Nei primi tempi «Polvere, caldo, un ventilatore vecchio che rinfrescava le nostre dirette. – ricorda Valeria – Alla fine, avevamo anche i divanetti e un minifrigorifero. Tutte le pause caffè alle macchinette, le veloci pause sigaretta, i discorsi, le incomprensioni, le riunioni, le riappacificazioni, gli abbracci, le amicizie e anche gli amori più o meno “fortunati”».
«Quante volte a ripetere il significato del nome della radio… “Ma cosa vuol dire Zammù?”, e via con la solita infinita spiegazione di cinque minuti a tutti quelli che ce lo chiedevano. Quanta musica, quanti programmi, quante trasmissioni, quante persone e amici hanno passato le loro giornate davanti a quei microfoni. Quante telefonate, quante interviste, radiogiornali, dirette organizzate in esterna, i Fru in tutta Italia, il sostegno sempre presente di RadUni… Eravamo partiti con niente, poi con poco ed in seguito siamo arrivati a qualcosa di meravigliosamente inimmaginabile. Qualcosa di inaspettato. Abbiamo vissuto e condiviso 6 anni e più della nostra vita con entusiasmo. Forse quelli più importanti, quelli dell’università, della formazione accademica, fatti di speranze, promesse, desideri, immersi in mille difficoltà da cui districarci ogni volta».
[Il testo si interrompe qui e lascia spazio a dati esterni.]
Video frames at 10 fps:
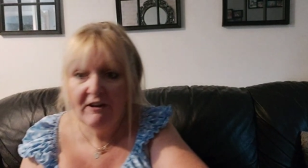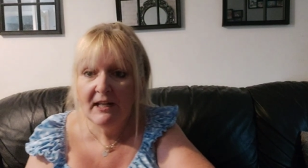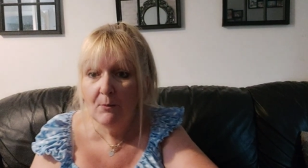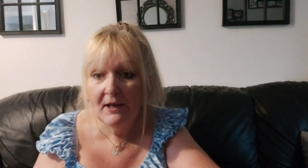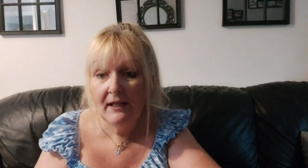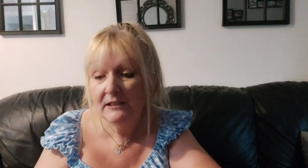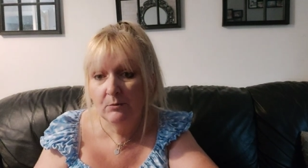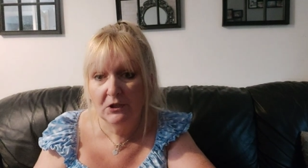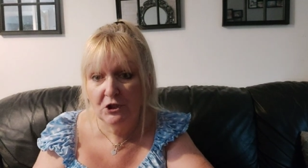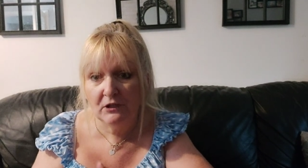Or anyone else
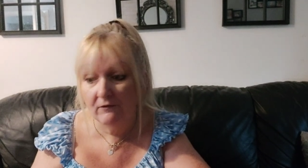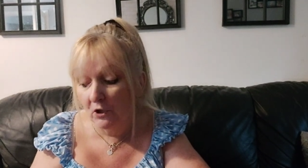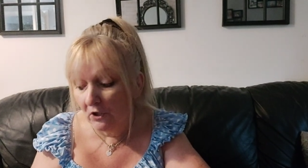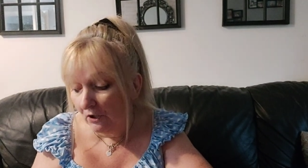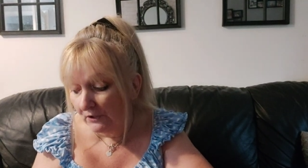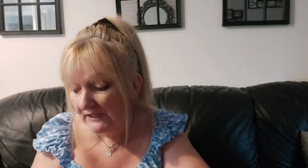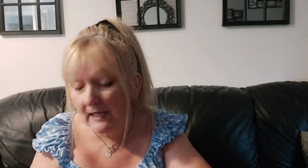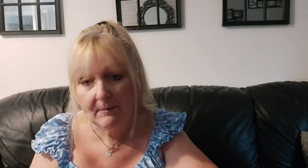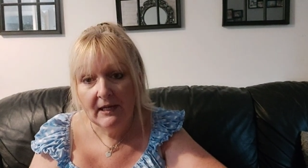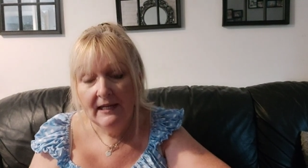watching who've got a hot
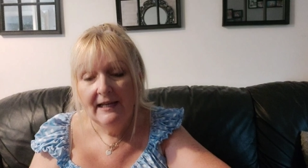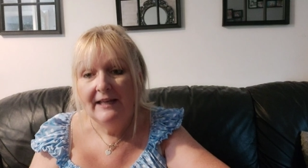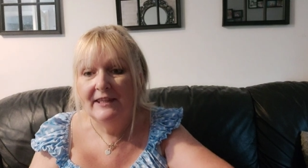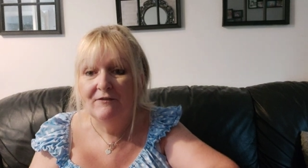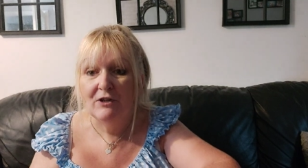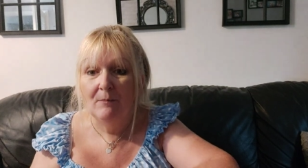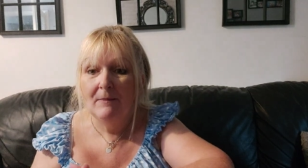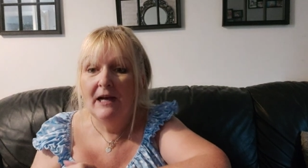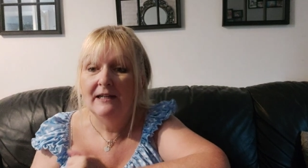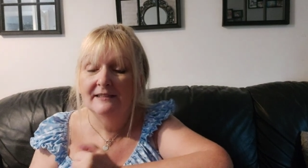tub and they've got
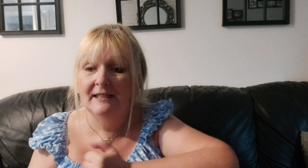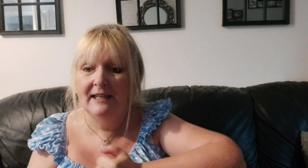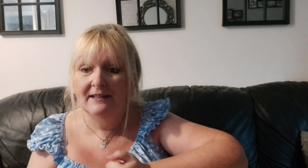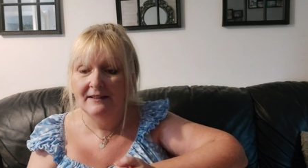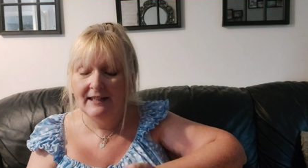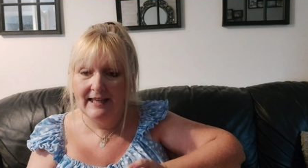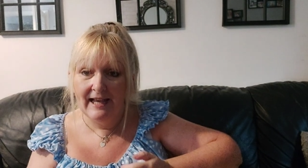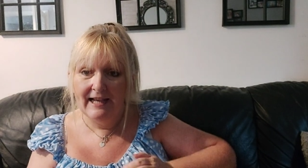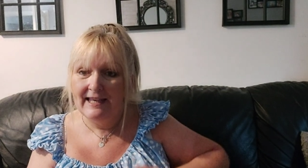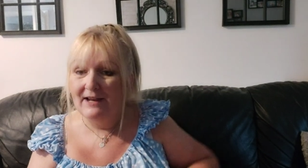marks in it that they
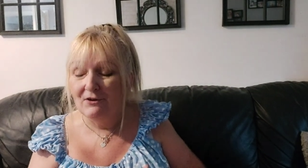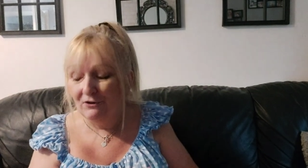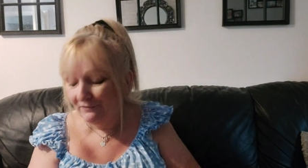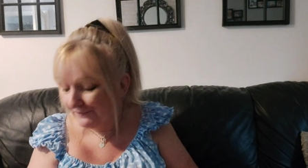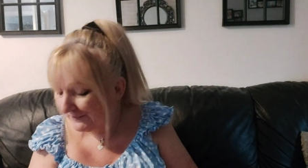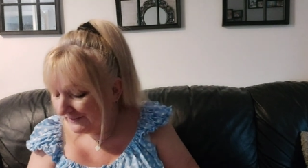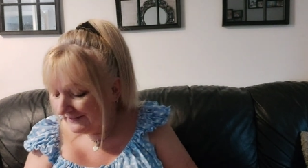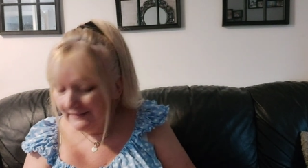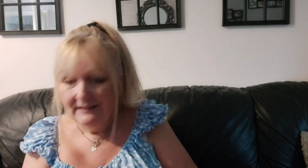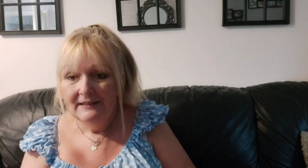can't get off.
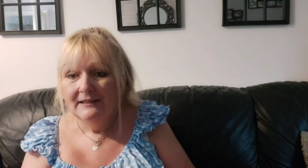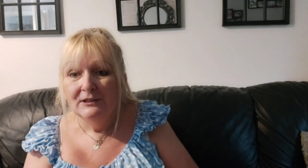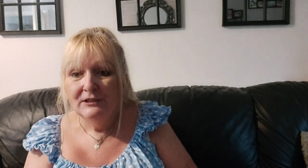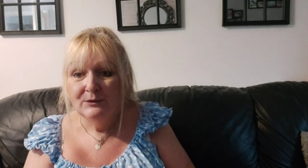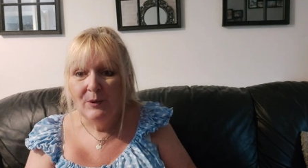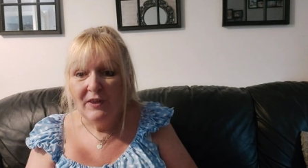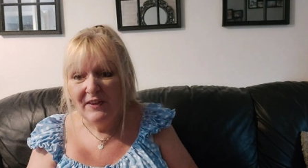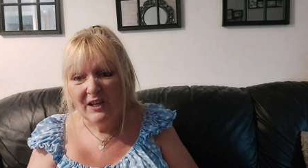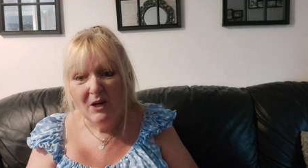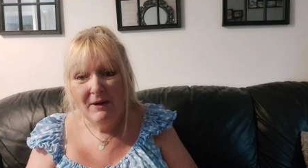It's
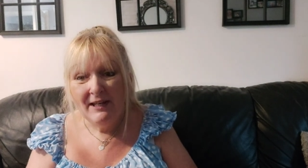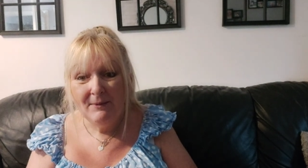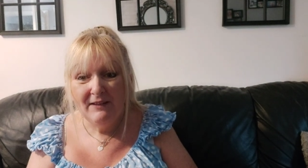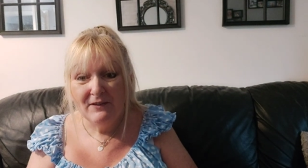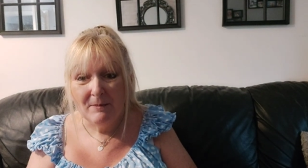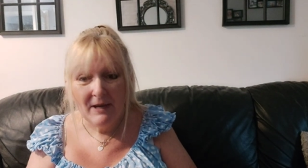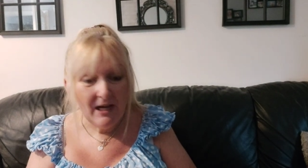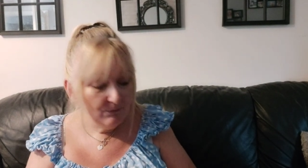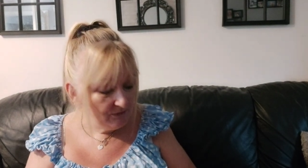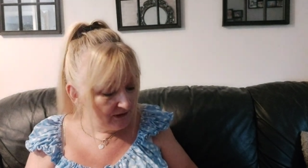worth a go anyway for a
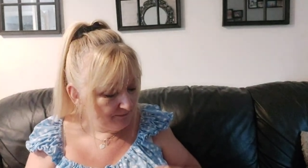pound.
«Improvvisamente ci hanno sfrattato, siamo finiti nel nulla senza sapere perché, dopo due mesi di ipotesi, domande a cui non abbiamo mai ricevuto alcuna risposta. Adesso siamo immersi solo in un mare di ricordi tutti nostri.
Dopo i miei 3 anni e mezzo fuori, lontana da Catania, ero tornata in questa città per riappropriarmi di questi ricordi e fare in modo di portarli avanti insieme a tutto il resto delle aspettative future.
Adesso la sensazione di gran parte dei miei amici è “voglio andarmene via, Catania è una città di merda”. Tornare con la convinzione di restare e sentire da tutti questa frase è un altro colpo al cuore, qualcosa di veramente doloroso, che ti toglie l’aria».
Ma, Valeria – dopo aver fatto professione d’odio contro chi ha permesso “lo scempio” di Zammù – non si perde d’animo: «Da domani come sarà tutto? Una volta pensavo: “se non ci fosse l’aula24 in quale altro luogo potrei andare?”. E’ accaduto. Ricostruiremo altrove, continueremo, dobbiamo farlo per noi, per Catania, per chi ci ha ascoltato finora e per chi ci ha spronato sempre ad andare avanti senza mollare».